▶ _Task item_: When the word "video" shows up in a line of the data below, copy that whole line.

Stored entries
-- -- --

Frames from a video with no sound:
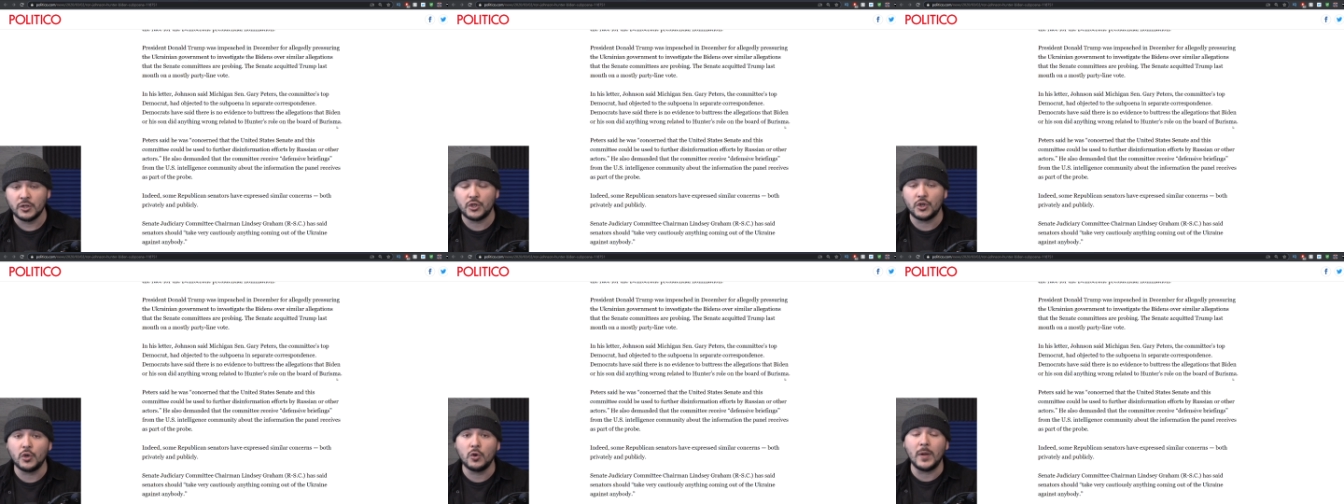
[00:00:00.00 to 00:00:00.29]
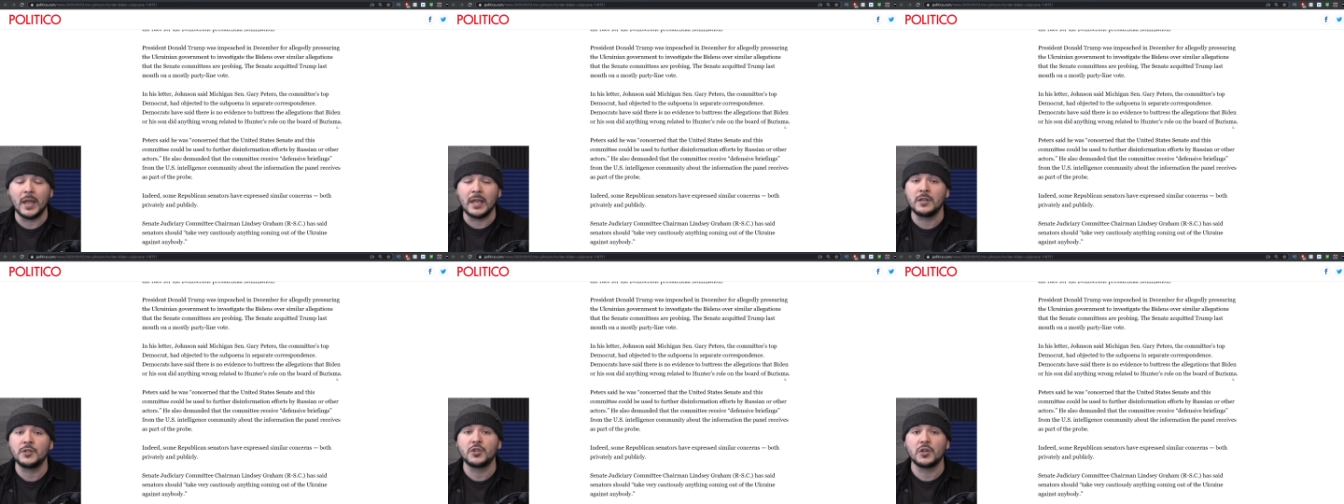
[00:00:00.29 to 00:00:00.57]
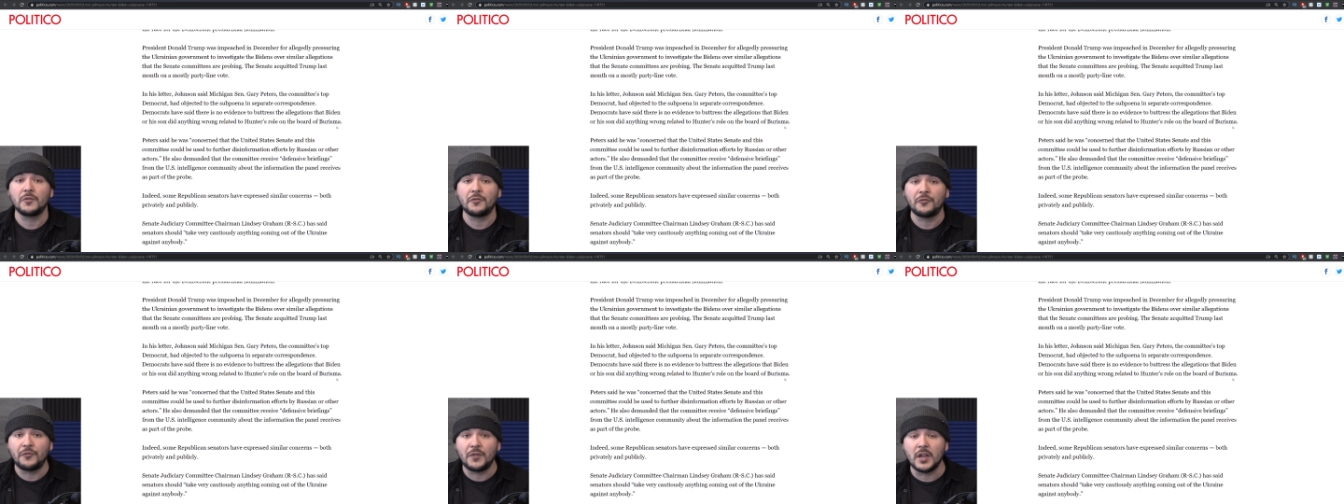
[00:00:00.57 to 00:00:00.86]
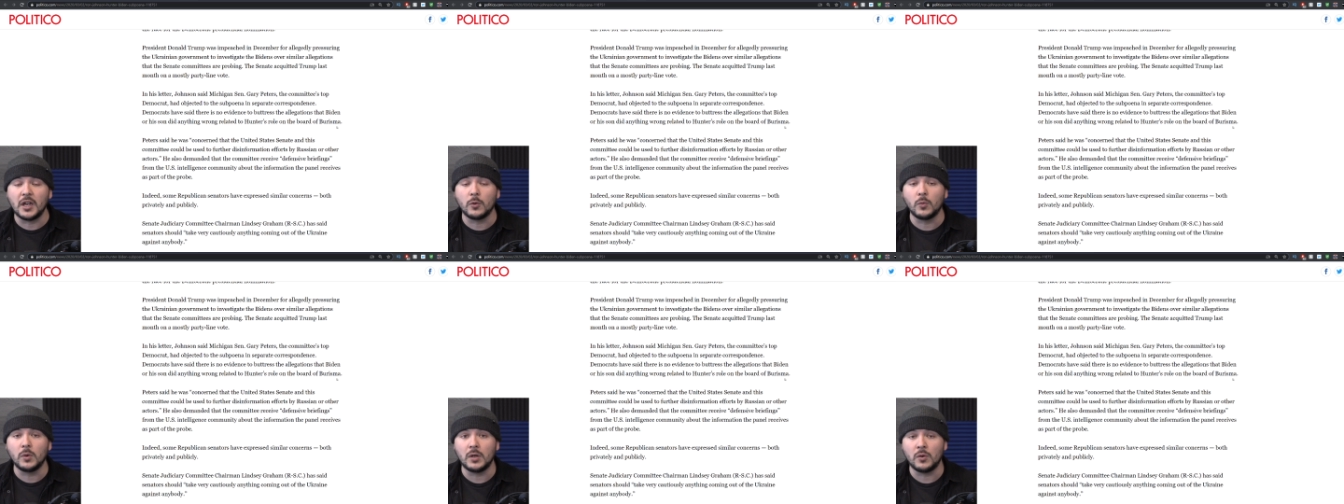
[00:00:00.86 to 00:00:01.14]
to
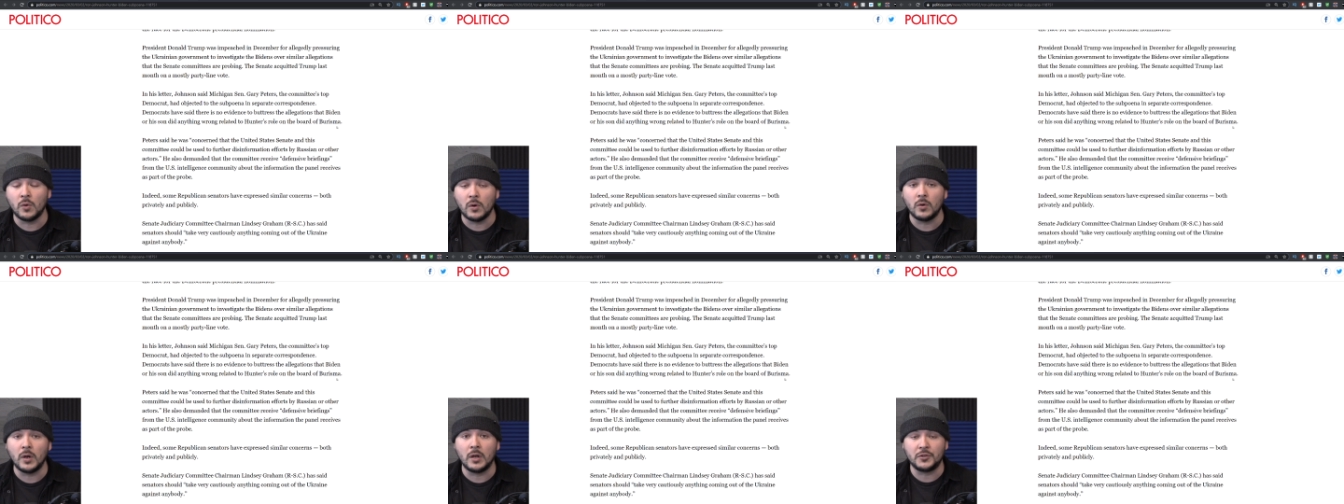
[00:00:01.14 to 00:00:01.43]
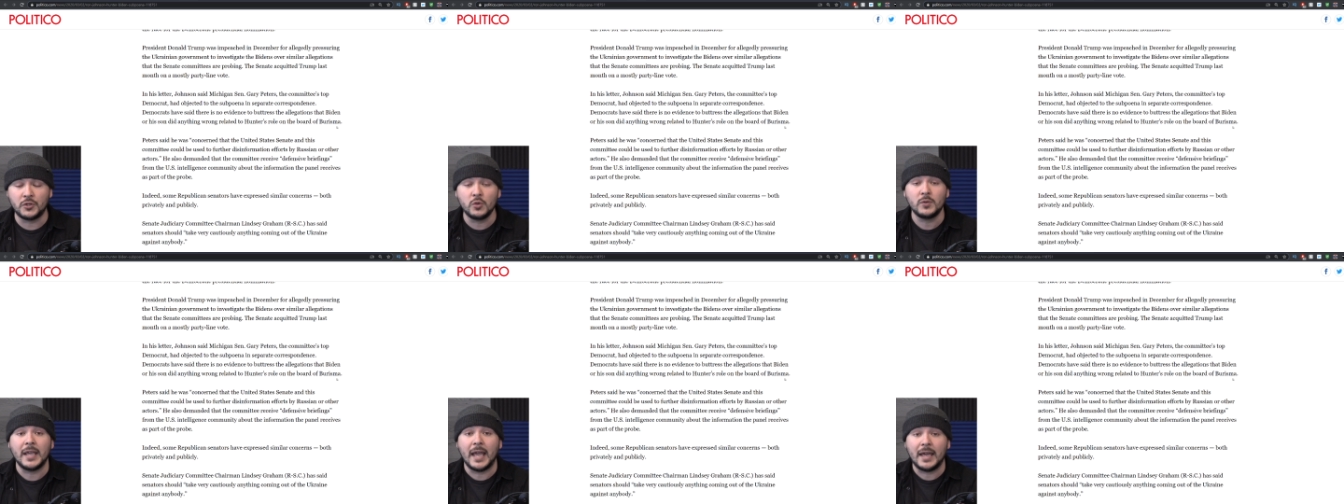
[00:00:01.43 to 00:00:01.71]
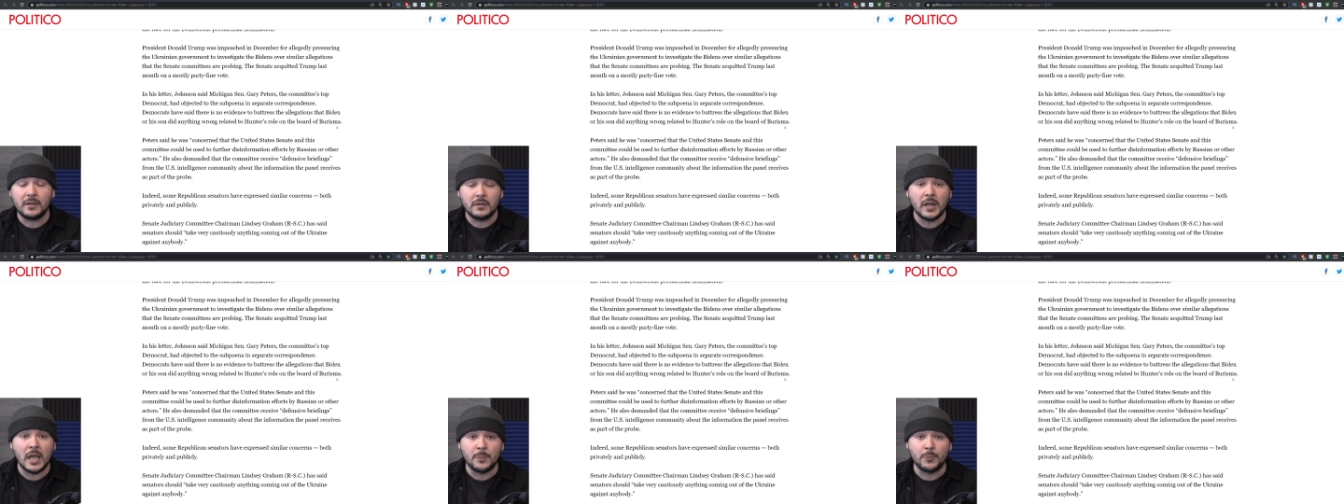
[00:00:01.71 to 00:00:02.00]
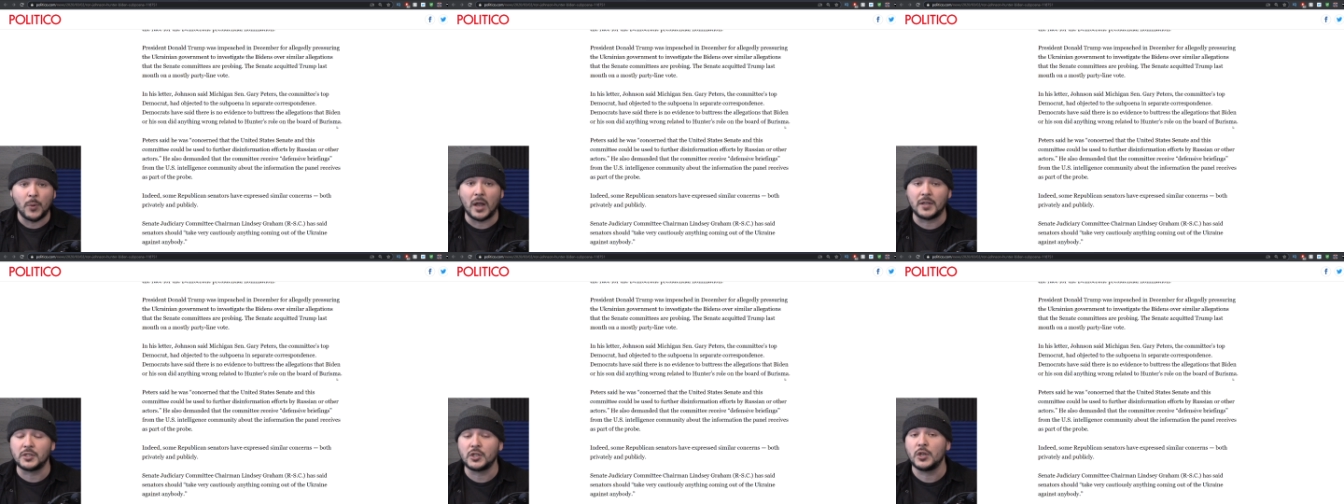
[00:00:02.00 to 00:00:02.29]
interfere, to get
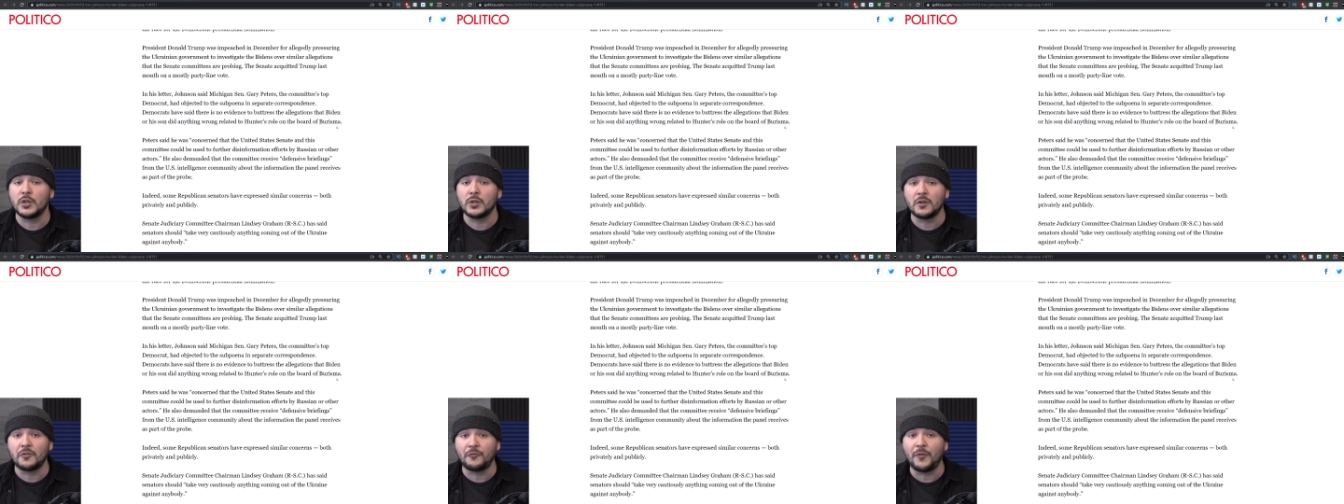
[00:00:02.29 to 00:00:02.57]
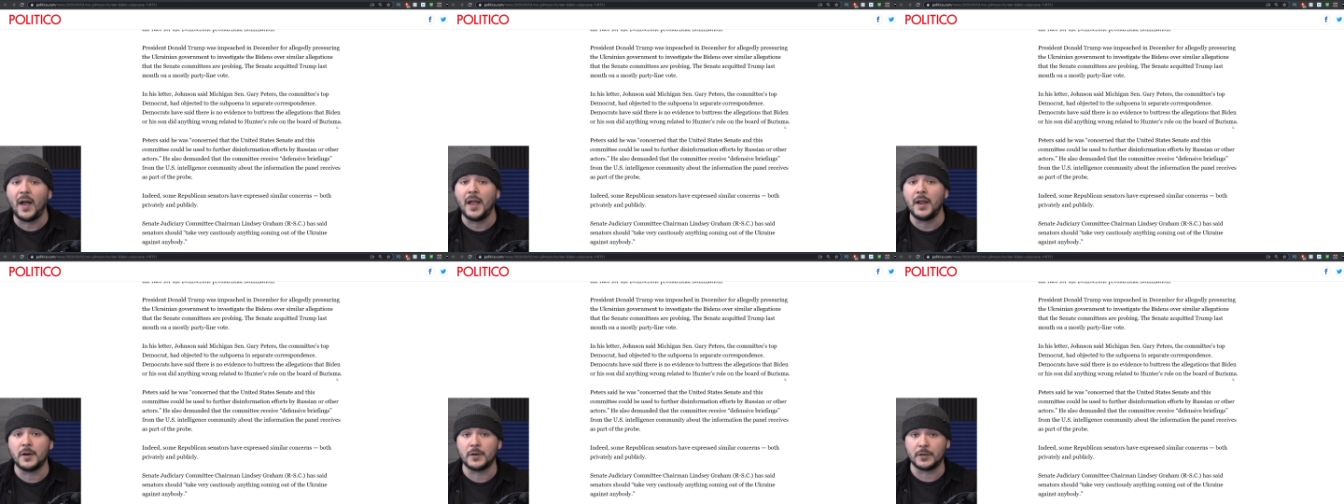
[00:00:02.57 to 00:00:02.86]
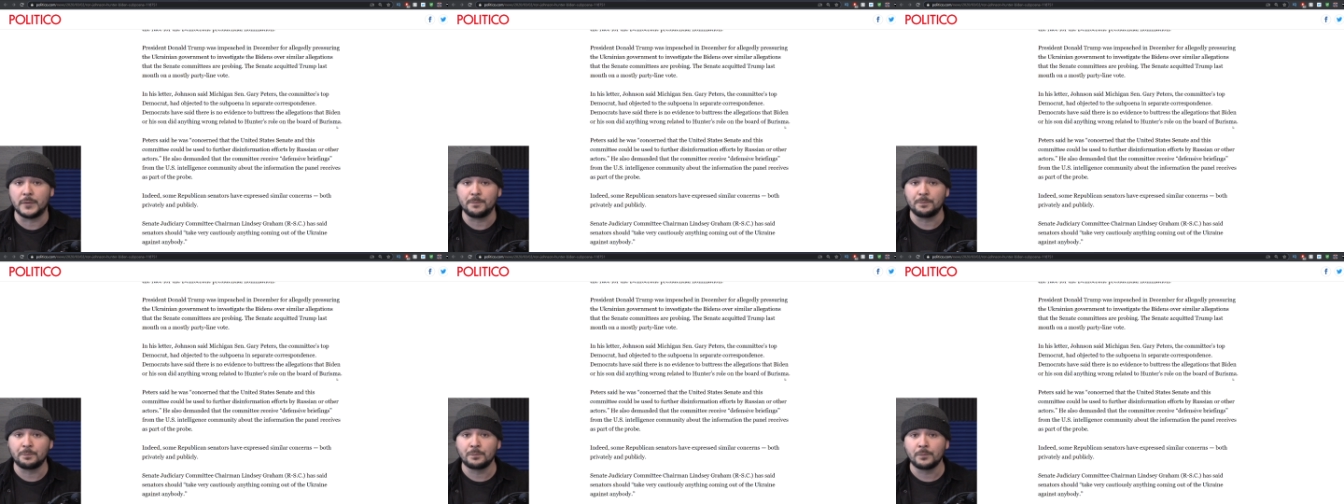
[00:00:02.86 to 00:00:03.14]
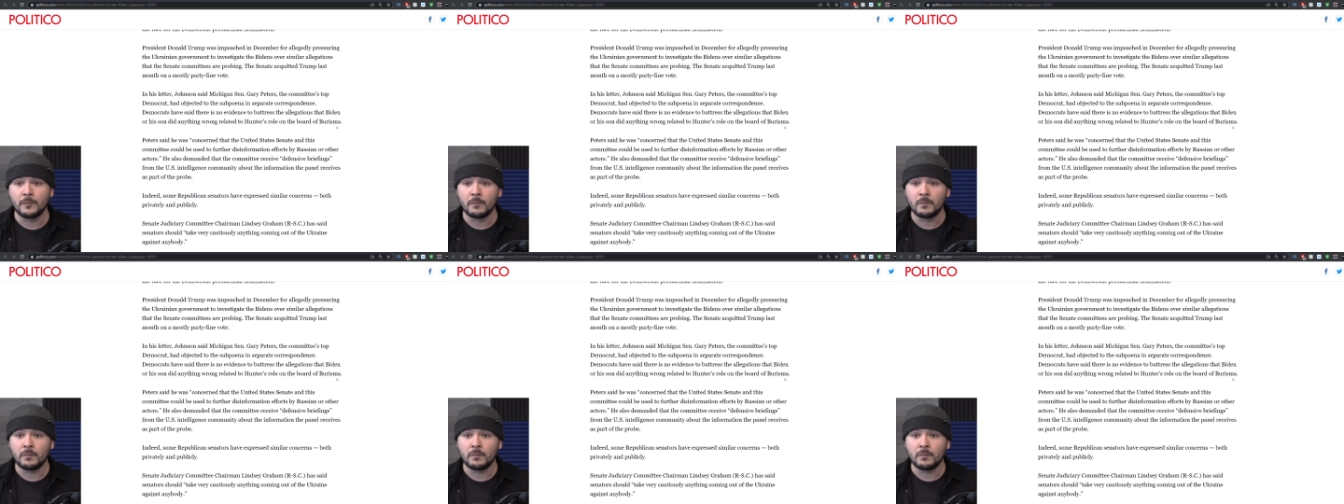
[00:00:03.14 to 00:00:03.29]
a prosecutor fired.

-- -- --

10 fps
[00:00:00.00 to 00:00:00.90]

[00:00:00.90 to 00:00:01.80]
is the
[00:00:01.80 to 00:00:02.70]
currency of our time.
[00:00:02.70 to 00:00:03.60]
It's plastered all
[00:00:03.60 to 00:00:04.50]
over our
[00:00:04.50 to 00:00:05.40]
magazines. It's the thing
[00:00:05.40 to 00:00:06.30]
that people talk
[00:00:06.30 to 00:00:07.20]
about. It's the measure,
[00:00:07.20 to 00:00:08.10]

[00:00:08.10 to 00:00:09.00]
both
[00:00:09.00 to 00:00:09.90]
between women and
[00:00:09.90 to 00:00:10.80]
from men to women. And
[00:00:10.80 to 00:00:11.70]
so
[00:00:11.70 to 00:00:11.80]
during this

-- -- --

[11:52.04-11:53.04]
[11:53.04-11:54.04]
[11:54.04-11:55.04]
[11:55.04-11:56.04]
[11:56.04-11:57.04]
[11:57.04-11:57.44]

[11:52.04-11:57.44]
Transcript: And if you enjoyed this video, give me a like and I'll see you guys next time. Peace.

-- -- --

▶ _Written solution_:
Frames from a video with no sound:
Transcript: And if you enjoyed this video, give me a like and I'll see you guys next time. Peace.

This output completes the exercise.